[Task details]:
Give back, unaltered, the lines from the one with "[0:01.00-0:02.00]" to the end of the material, omitting pictures.

[Recorded information]:
------------

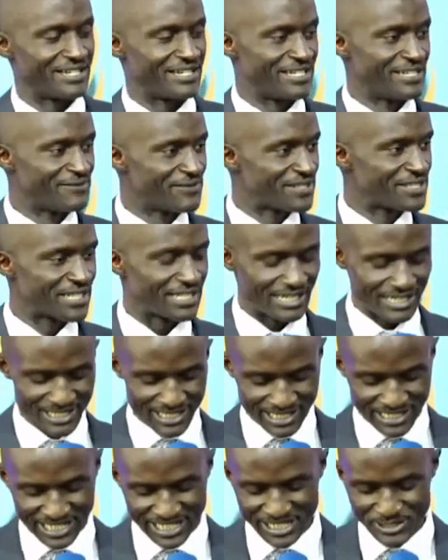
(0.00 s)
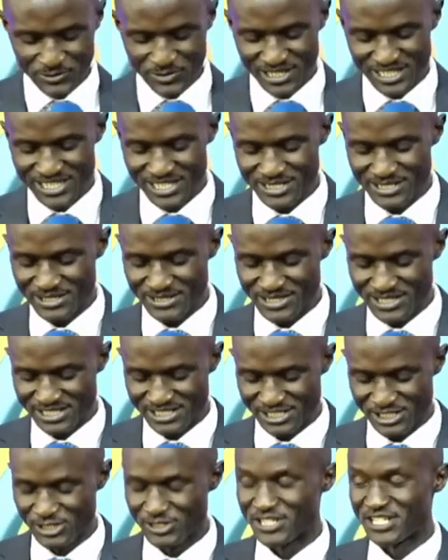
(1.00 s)
Even the lady who did the
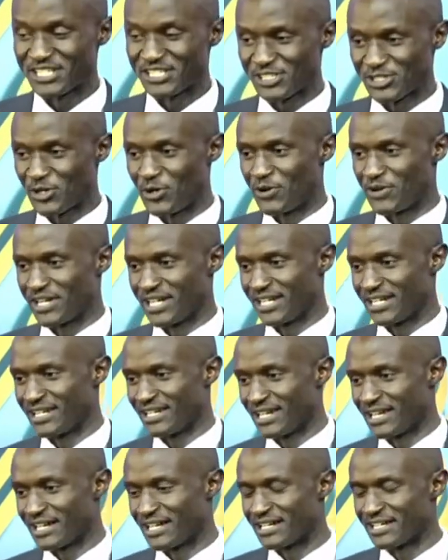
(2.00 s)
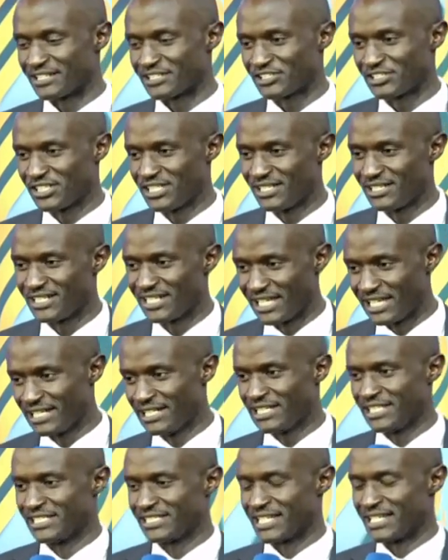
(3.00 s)
children's story, yeah, she
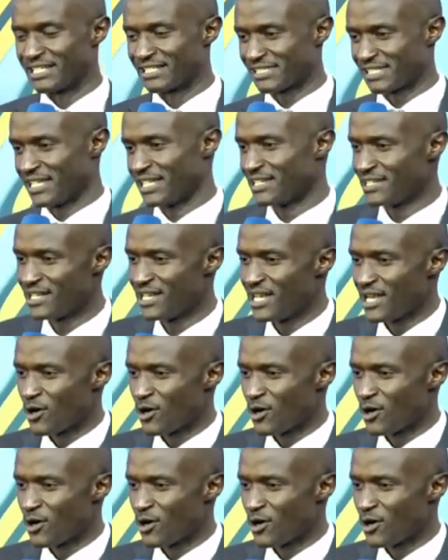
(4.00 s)
nailed it and said,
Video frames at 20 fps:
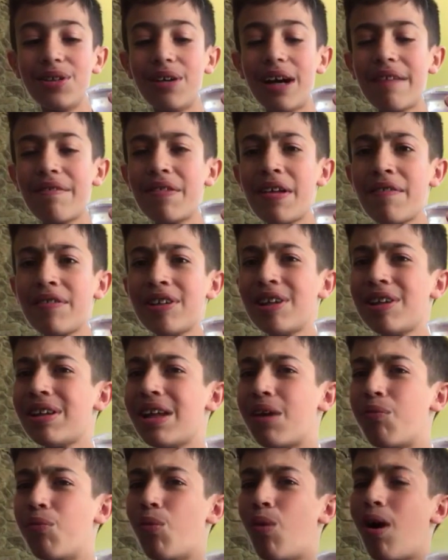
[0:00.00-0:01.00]
I've never heard
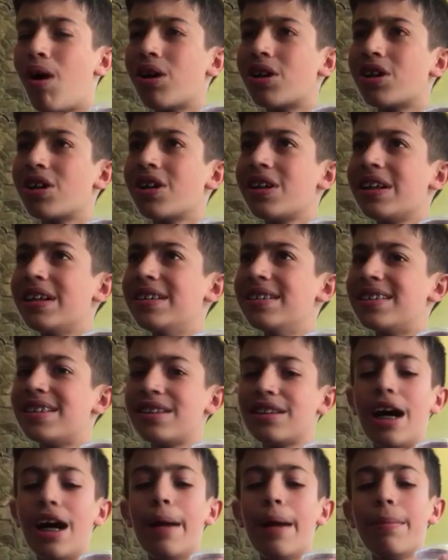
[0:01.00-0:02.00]
like water in
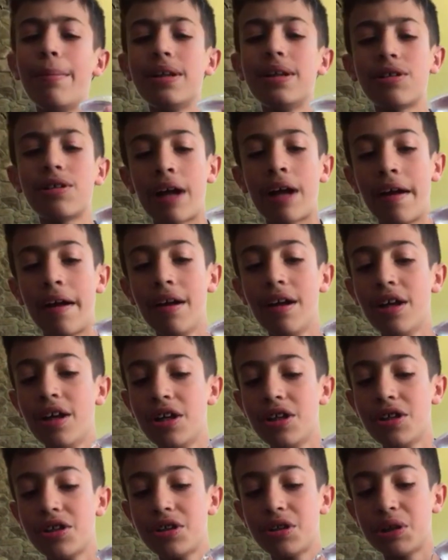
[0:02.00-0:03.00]
slime, but it's okay.
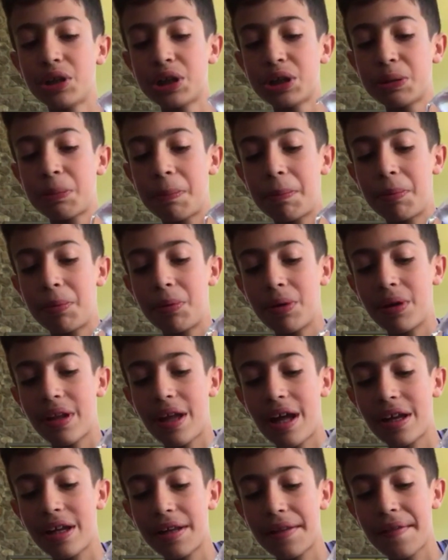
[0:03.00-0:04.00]
So just pour
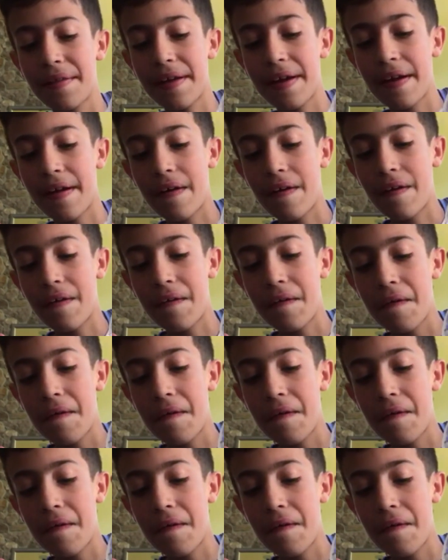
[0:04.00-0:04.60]
that in there.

------------

[Output of the task]:
[0:01.00-0:02.00]
like water in
[0:02.00-0:03.00]
slime, but it's okay.
[0:03.00-0:04.00]
So just pour
[0:04.00-0:04.60]
that in there.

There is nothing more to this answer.